Segment Start: DATA EXTRACT
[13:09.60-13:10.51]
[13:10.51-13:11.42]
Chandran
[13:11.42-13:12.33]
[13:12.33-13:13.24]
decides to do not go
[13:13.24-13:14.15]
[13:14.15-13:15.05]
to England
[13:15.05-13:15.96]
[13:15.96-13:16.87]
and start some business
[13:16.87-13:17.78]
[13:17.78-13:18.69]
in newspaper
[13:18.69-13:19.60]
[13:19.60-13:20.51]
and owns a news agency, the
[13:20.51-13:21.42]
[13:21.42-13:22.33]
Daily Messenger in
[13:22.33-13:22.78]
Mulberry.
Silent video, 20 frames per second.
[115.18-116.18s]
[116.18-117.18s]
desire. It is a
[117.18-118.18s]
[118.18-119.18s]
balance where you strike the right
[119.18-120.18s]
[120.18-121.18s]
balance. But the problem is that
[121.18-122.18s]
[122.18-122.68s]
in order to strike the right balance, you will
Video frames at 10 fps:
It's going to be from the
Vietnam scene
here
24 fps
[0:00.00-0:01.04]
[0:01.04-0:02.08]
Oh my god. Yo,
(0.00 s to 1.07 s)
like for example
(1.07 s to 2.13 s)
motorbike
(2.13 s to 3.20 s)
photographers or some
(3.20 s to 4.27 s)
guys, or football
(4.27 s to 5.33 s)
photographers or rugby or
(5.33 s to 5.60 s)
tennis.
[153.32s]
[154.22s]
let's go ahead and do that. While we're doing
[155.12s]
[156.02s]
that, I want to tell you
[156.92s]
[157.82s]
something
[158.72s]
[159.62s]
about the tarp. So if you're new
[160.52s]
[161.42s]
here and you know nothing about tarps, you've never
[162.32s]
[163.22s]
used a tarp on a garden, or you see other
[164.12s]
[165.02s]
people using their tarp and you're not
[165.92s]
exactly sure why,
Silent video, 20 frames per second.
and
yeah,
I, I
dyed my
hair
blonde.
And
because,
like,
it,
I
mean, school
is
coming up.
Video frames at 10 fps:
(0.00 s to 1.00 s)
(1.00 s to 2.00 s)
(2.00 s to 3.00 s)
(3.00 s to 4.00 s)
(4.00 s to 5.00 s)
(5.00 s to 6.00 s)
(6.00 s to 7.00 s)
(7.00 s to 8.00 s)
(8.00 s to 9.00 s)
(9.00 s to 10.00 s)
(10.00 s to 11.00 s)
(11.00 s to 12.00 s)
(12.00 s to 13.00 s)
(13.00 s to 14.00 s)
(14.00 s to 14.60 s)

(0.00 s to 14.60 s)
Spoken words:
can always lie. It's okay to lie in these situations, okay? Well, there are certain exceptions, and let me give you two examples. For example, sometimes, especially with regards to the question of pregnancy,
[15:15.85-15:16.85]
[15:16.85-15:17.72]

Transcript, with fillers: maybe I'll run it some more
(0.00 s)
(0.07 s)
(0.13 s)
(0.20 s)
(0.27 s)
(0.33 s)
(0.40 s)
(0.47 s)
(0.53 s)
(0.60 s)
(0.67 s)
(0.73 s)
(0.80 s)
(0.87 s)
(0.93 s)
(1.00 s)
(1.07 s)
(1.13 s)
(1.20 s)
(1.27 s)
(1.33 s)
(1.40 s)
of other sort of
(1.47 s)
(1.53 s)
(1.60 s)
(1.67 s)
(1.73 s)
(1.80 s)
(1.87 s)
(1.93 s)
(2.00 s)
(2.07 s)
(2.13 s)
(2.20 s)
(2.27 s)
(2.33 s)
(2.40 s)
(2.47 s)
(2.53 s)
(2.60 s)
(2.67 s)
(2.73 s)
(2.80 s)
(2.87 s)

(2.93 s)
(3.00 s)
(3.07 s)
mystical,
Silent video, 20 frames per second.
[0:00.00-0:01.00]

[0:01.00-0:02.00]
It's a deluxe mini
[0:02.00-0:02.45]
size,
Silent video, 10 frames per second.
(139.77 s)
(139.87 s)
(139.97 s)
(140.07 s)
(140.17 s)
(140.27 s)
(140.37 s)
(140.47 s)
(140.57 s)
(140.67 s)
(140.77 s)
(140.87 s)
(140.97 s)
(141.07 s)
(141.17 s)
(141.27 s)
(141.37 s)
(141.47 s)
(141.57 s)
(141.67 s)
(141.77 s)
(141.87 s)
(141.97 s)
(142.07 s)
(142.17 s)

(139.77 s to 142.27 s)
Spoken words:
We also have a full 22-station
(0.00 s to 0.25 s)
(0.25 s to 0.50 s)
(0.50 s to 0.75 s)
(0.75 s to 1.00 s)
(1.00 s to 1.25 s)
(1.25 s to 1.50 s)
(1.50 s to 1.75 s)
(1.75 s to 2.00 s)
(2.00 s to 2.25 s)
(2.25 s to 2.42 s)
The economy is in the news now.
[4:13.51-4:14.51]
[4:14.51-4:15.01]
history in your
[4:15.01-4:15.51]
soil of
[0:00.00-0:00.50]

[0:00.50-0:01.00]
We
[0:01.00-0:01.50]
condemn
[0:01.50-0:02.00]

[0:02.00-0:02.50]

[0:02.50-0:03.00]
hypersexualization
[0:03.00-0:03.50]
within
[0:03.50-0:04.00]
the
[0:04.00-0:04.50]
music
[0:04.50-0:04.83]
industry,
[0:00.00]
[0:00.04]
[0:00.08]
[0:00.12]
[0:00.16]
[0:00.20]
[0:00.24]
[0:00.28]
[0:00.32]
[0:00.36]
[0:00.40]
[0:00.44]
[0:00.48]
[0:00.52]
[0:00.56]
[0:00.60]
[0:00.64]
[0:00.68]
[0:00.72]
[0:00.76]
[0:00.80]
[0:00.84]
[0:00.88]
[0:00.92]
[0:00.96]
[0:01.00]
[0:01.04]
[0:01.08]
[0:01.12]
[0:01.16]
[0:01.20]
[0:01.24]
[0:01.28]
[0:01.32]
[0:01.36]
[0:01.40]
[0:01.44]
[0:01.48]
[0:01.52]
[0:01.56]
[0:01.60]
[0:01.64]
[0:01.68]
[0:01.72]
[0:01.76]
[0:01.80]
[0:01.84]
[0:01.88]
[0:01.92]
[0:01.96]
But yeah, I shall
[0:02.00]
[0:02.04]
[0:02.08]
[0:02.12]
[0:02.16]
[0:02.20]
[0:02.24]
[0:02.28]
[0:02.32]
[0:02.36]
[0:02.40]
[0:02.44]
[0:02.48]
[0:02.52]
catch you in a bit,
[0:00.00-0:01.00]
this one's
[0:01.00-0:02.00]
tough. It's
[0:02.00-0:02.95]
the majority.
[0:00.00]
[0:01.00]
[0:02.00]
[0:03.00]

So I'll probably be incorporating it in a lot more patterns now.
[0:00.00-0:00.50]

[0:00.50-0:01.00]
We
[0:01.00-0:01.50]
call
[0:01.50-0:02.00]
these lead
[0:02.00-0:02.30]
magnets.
Segment End: DATA EXTRACT
## ACTION ITEM
Repeat each line of the data exactly as it appears above.

## REPLY
[13:09.60-13:10.51]
[13:10.51-13:11.42]
Chandran
[13:11.42-13:12.33]
[13:12.33-13:13.24]
decides to do not go
[13:13.24-13:14.15]
[13:14.15-13:15.05]
to England
[13:15.05-13:15.96]
[13:15.96-13:16.87]
and start some business
[13:16.87-13:17.78]
[13:17.78-13:18.69]
in newspaper
[13:18.69-13:19.60]
[13:19.60-13:20.51]
and owns a news agency, the
[13:20.51-13:21.42]
[13:21.42-13:22.33]
Daily Messenger in
[13:22.33-13:22.78]
Mulberry.
Silent video, 20 frames per second.
[115.18-116.18s]
[116.18-117.18s]
desire. It is a
[117.18-118.18s]
[118.18-119.18s]
balance where you strike the right
[119.18-120.18s]
[120.18-121.18s]
balance. But the problem is that
[121.18-122.18s]
[122.18-122.68s]
in order to strike the right balance, you will
Video frames at 10 fps:
It's going to be from the
Vietnam scene
here
24 fps
[0:00.00-0:01.04]
[0:01.04-0:02.08]
Oh my god. Yo,
(0.00 s to 1.07 s)
like for example
(1.07 s to 2.13 s)
motorbike
(2.13 s to 3.20 s)
photographers or some
(3.20 s to 4.27 s)
guys, or football
(4.27 s to 5.33 s)
photographers or rugby or
(5.33 s to 5.60 s)
tennis.
[153.32s]
[154.22s]
let's go ahead and do that. While we're doing
[155.12s]
[156.02s]
that, I want to tell you
[156.92s]
[157.82s]
something
[158.72s]
[159.62s]
about the tarp. So if you're new
[160.52s]
[161.42s]
here and you know nothing about tarps, you've never
[162.32s]
[163.22s]
used a tarp on a garden, or you see other
[164.12s]
[165.02s]
people using their tarp and you're not
[165.92s]
exactly sure why,
Silent video, 20 frames per second.
and
yeah,
I, I
dyed my
hair
blonde.
And
because,
like,
it,
I
mean, school
is
coming up.
Video frames at 10 fps:
(0.00 s to 1.00 s)
(1.00 s to 2.00 s)
(2.00 s to 3.00 s)
(3.00 s to 4.00 s)
(4.00 s to 5.00 s)
(5.00 s to 6.00 s)
(6.00 s to 7.00 s)
(7.00 s to 8.00 s)
(8.00 s to 9.00 s)
(9.00 s to 10.00 s)
(10.00 s to 11.00 s)
(11.00 s to 12.00 s)
(12.00 s to 13.00 s)
(13.00 s to 14.00 s)
(14.00 s to 14.60 s)

(0.00 s to 14.60 s)
Spoken words:
can always lie. It's okay to lie in these situations, okay? Well, there are certain exceptions, and let me give you two examples. For example, sometimes, especially with regards to the question of pregnancy,
[15:15.85-15:16.85]
[15:16.85-15:17.72]

Transcript, with fillers: maybe I'll run it some more
(0.00 s)
(0.07 s)
(0.13 s)
(0.20 s)
(0.27 s)
(0.33 s)
(0.40 s)
(0.47 s)
(0.53 s)
(0.60 s)
(0.67 s)
(0.73 s)
(0.80 s)
(0.87 s)
(0.93 s)
(1.00 s)
(1.07 s)
(1.13 s)
(1.20 s)
(1.27 s)
(1.33 s)
(1.40 s)
of other sort of
(1.47 s)
(1.53 s)
(1.60 s)
(1.67 s)
(1.73 s)
(1.80 s)
(1.87 s)
(1.93 s)
(2.00 s)
(2.07 s)
(2.13 s)
(2.20 s)
(2.27 s)
(2.33 s)
(2.40 s)
(2.47 s)
(2.53 s)
(2.60 s)
(2.67 s)
(2.73 s)
(2.80 s)
(2.87 s)

(2.93 s)
(3.00 s)
(3.07 s)
mystical,
Silent video, 20 frames per second.
[0:00.00-0:01.00]

[0:01.00-0:02.00]
It's a deluxe mini
[0:02.00-0:02.45]
size,
Silent video, 10 frames per second.
(139.77 s)
(139.87 s)
(139.97 s)
(140.07 s)
(140.17 s)
(140.27 s)
(140.37 s)
(140.47 s)
(140.57 s)
(140.67 s)
(140.77 s)
(140.87 s)
(140.97 s)
(141.07 s)
(141.17 s)
(141.27 s)
(141.37 s)
(141.47 s)
(141.57 s)
(141.67 s)
(141.77 s)
(141.87 s)
(141.97 s)
(142.07 s)
(142.17 s)

(139.77 s to 142.27 s)
Spoken words:
We also have a full 22-station
(0.00 s to 0.25 s)
(0.25 s to 0.50 s)
(0.50 s to 0.75 s)
(0.75 s to 1.00 s)
(1.00 s to 1.25 s)
(1.25 s to 1.50 s)
(1.50 s to 1.75 s)
(1.75 s to 2.00 s)
(2.00 s to 2.25 s)
(2.25 s to 2.42 s)
The economy is in the news now.
[4:13.51-4:14.51]
[4:14.51-4:15.01]
history in your
[4:15.01-4:15.51]
soil of
[0:00.00-0:00.50]

[0:00.50-0:01.00]
We
[0:01.00-0:01.50]
condemn
[0:01.50-0:02.00]

[0:02.00-0:02.50]

[0:02.50-0:03.00]
hypersexualization
[0:03.00-0:03.50]
within
[0:03.50-0:04.00]
the
[0:04.00-0:04.50]
music
[0:04.50-0:04.83]
industry,
[0:00.00]
[0:00.04]
[0:00.08]
[0:00.12]
[0:00.16]
[0:00.20]
[0:00.24]
[0:00.28]
[0:00.32]
[0:00.36]
[0:00.40]
[0:00.44]
[0:00.48]
[0:00.52]
[0:00.56]
[0:00.60]
[0:00.64]
[0:00.68]
[0:00.72]
[0:00.76]
[0:00.80]
[0:00.84]
[0:00.88]
[0:00.92]
[0:00.96]
[0:01.00]
[0:01.04]
[0:01.08]
[0:01.12]
[0:01.16]
[0:01.20]
[0:01.24]
[0:01.28]
[0:01.32]
[0:01.36]
[0:01.40]
[0:01.44]
[0:01.48]
[0:01.52]
[0:01.56]
[0:01.60]
[0:01.64]
[0:01.68]
[0:01.72]
[0:01.76]
[0:01.80]
[0:01.84]
[0:01.88]
[0:01.92]
[0:01.96]
But yeah, I shall
[0:02.00]
[0:02.04]
[0:02.08]
[0:02.12]
[0:02.16]
[0:02.20]
[0:02.24]
[0:02.28]
[0:02.32]
[0:02.36]
[0:02.40]
[0:02.44]
[0:02.48]
[0:02.52]
catch you in a bit,
[0:00.00-0:01.00]
this one's
[0:01.00-0:02.00]
tough. It's
[0:02.00-0:02.95]
the majority.
[0:00.00]
[0:01.00]
[0:02.00]
[0:03.00]

So I'll probably be incorporating it in a lot more patterns now.
[0:00.00-0:00.50]

[0:00.50-0:01.00]
We
[0:01.00-0:01.50]
call
[0:01.50-0:02.00]
these lead
[0:02.00-0:02.30]
magnets.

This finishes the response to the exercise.